» Problem to work on:
Retype every line from the one containing "[0:06.00-0:07.00]" through the last line of the records below, both included; leave out the pictures.

» Records for this task:
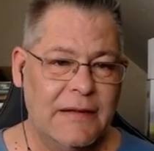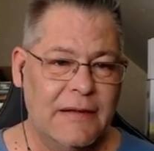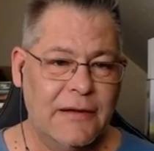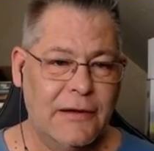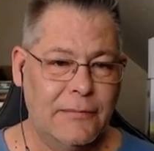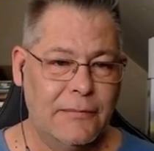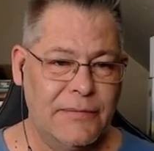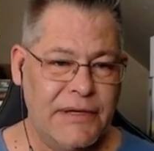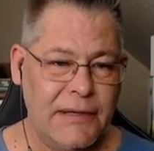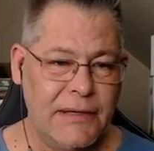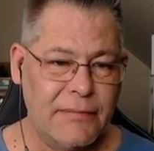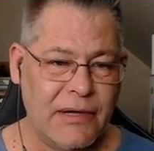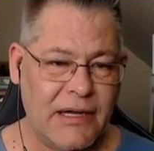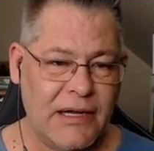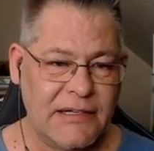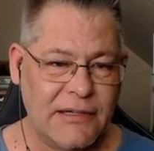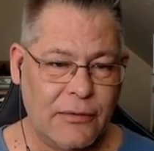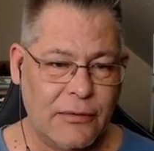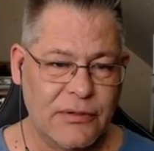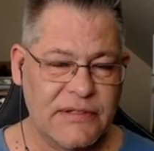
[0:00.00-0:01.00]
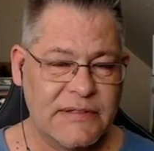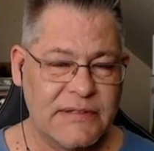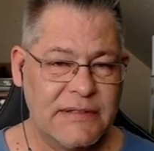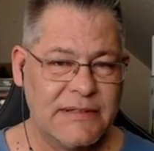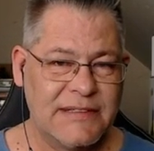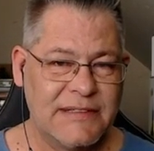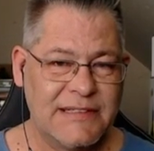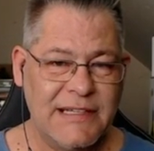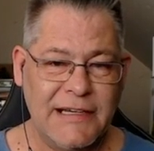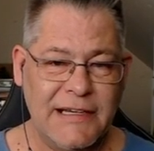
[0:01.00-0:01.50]
Ähm, hier im Rathaus
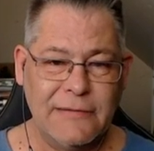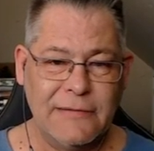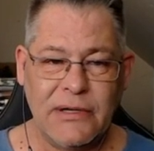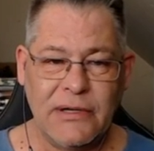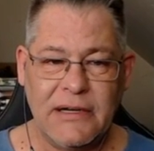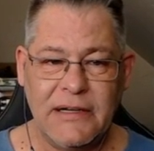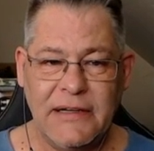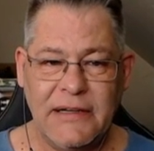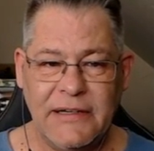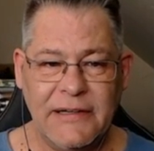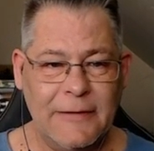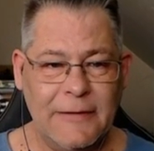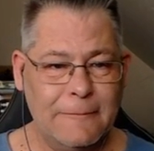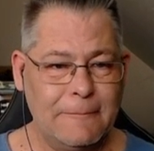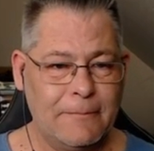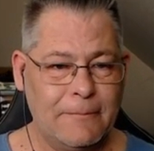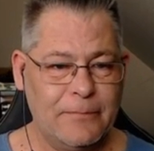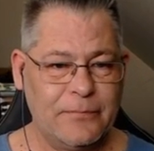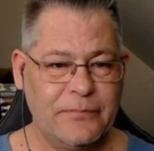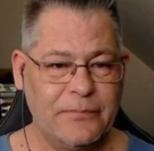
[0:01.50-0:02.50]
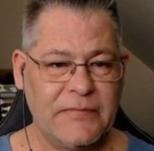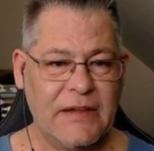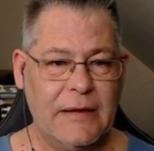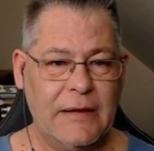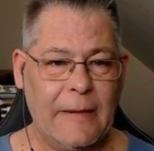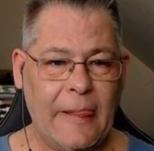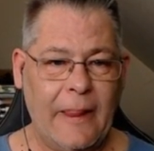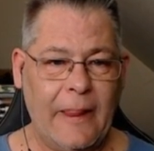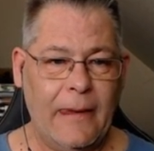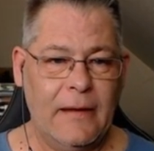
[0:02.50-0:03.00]
10 Bereich.
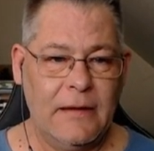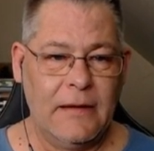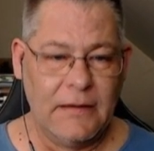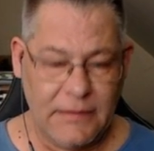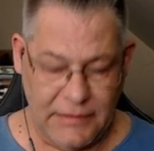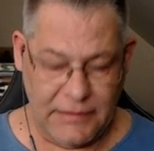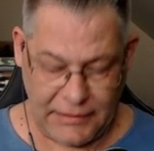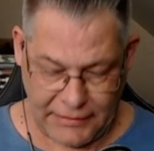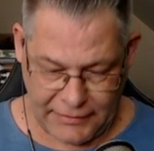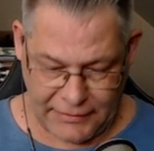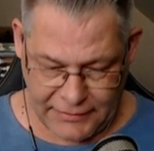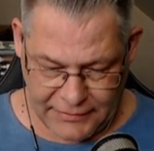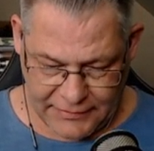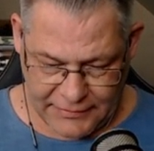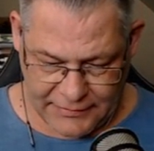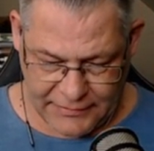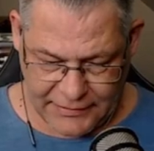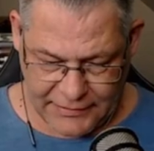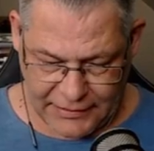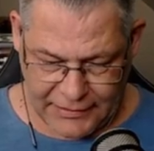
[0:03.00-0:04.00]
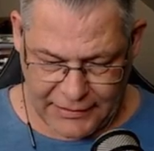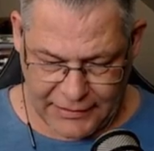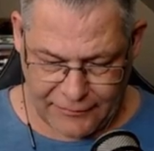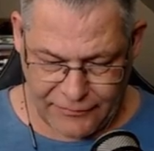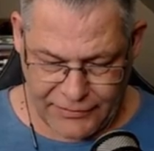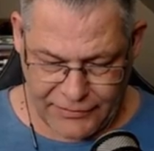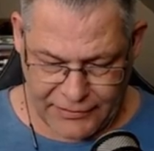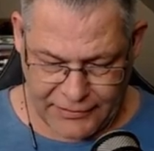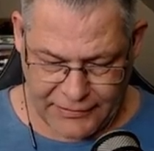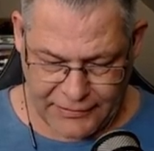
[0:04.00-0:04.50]
Denn da haben
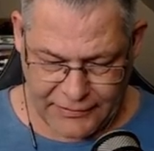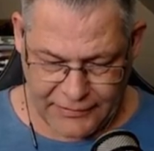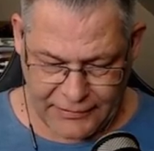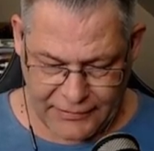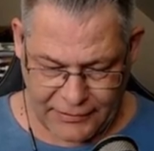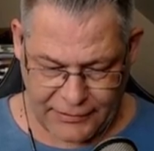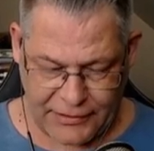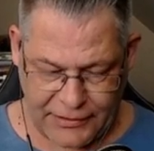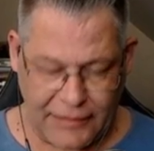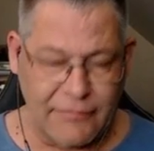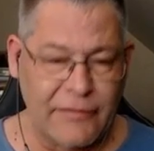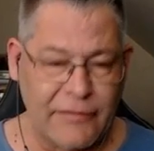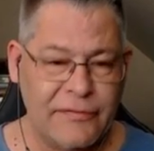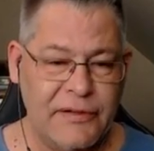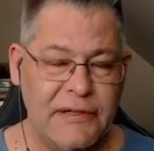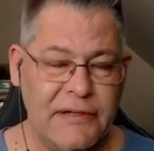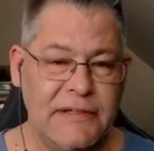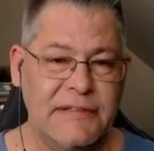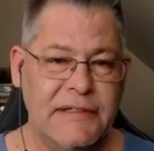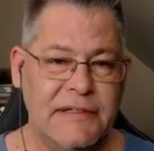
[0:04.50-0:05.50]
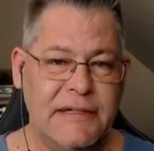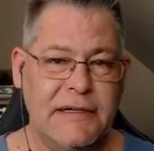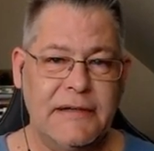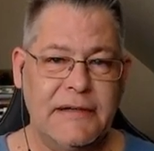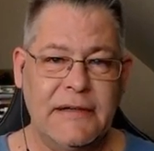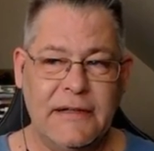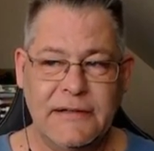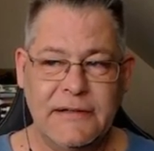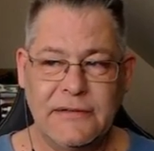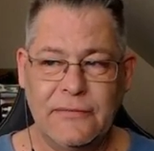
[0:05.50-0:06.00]
wir, ja, da haben wir viel
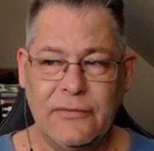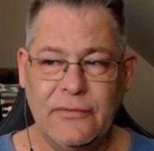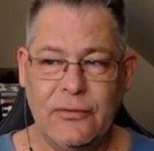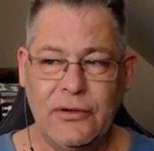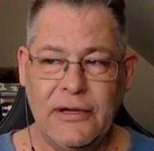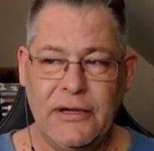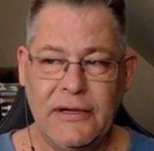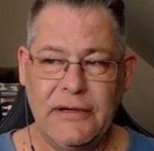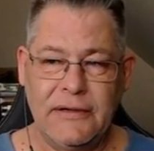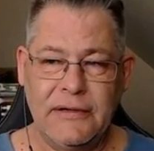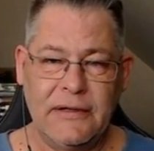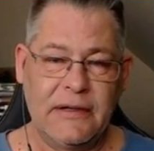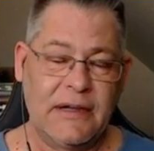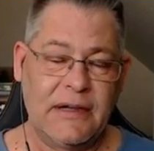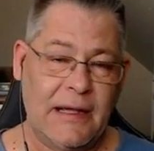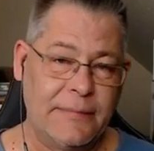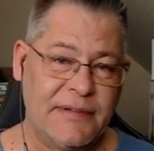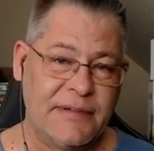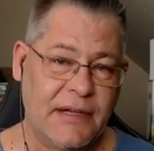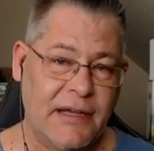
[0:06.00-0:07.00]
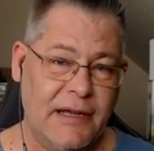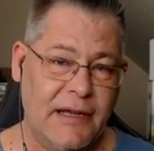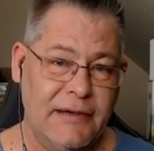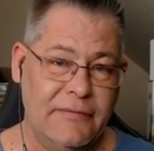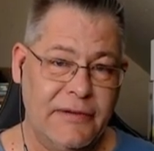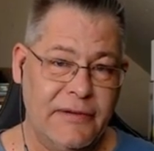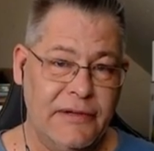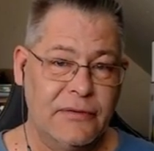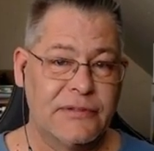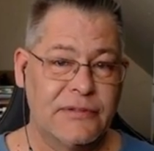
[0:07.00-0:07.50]
gesehen. Also Wochenende gab es ja
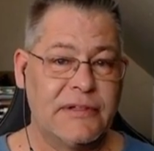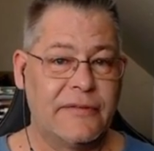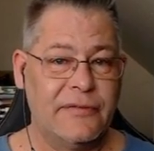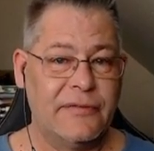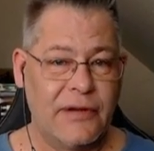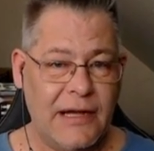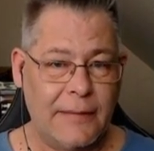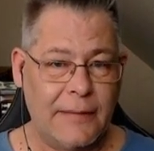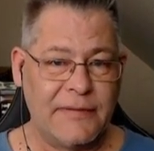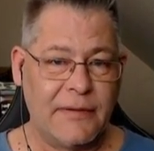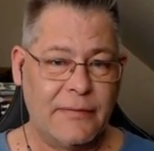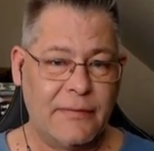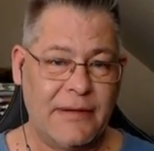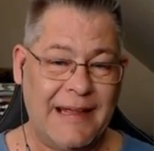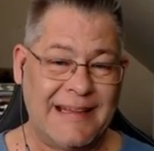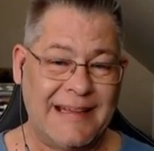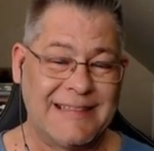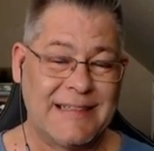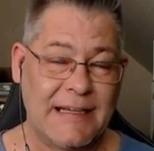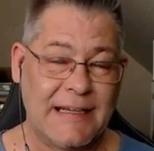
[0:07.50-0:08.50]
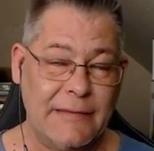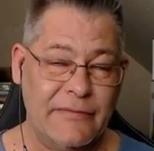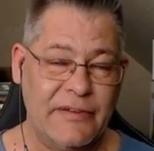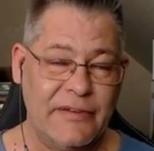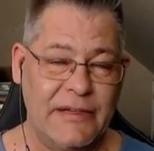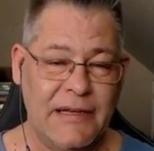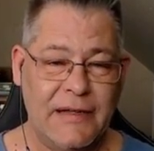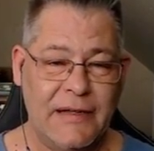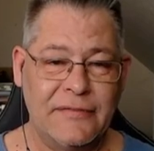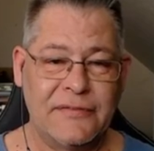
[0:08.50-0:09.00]
keine Videos, dafür gab es aber extrem
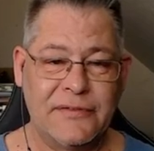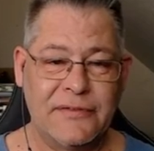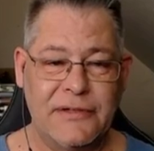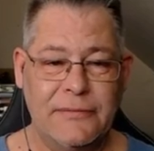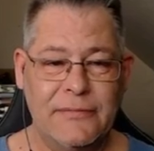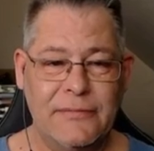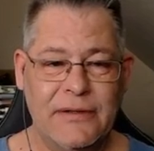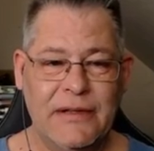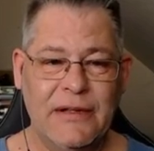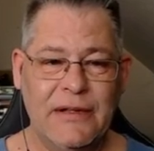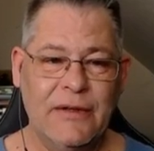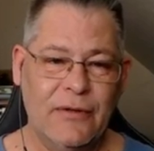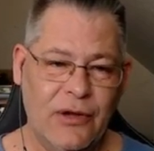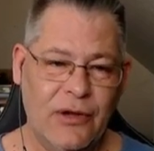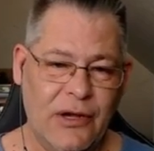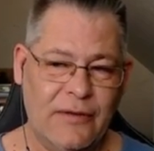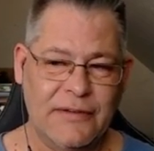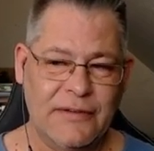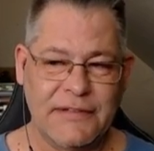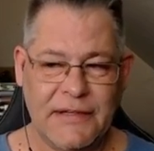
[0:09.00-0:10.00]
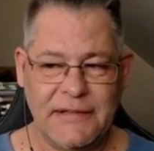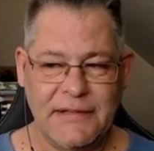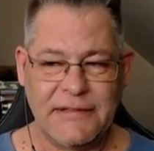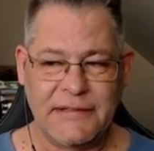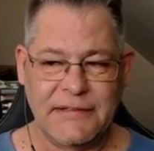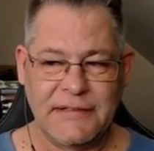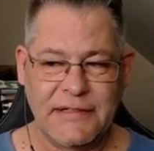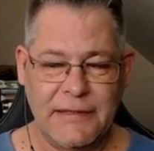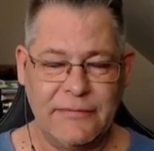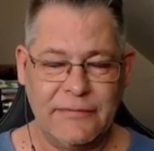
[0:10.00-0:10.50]
viel Livestream. Ja, was heißt
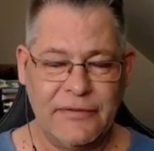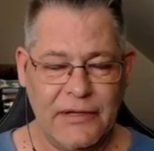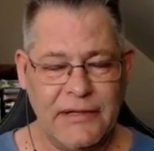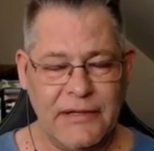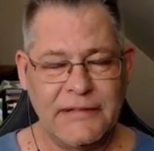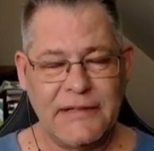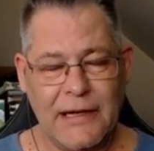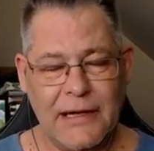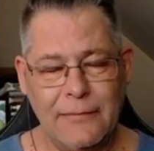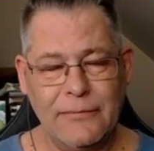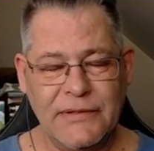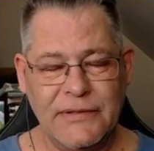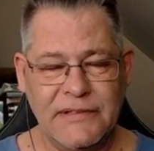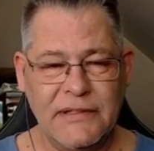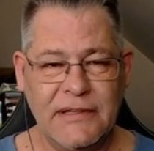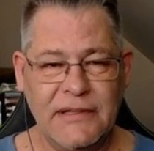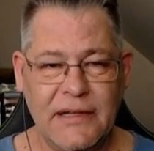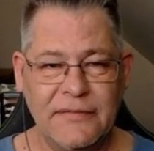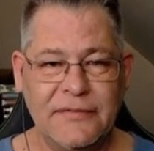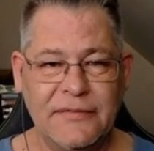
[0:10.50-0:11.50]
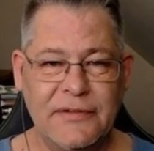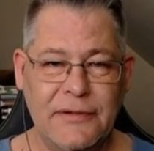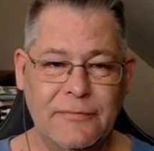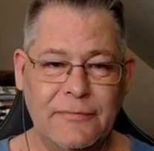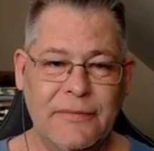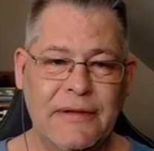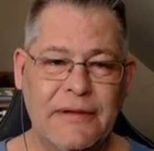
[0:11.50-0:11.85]
extrem viel? Es gab ein bisschen Livestream.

» Solved exercise:
[0:06.00-0:07.00]
[0:07.00-0:07.50]
gesehen. Also Wochenende gab es ja
[0:07.50-0:08.50]
[0:08.50-0:09.00]
keine Videos, dafür gab es aber extrem
[0:09.00-0:10.00]
[0:10.00-0:10.50]
viel Livestream. Ja, was heißt
[0:10.50-0:11.50]
[0:11.50-0:11.85]
extrem viel? Es gab ein bisschen Livestream.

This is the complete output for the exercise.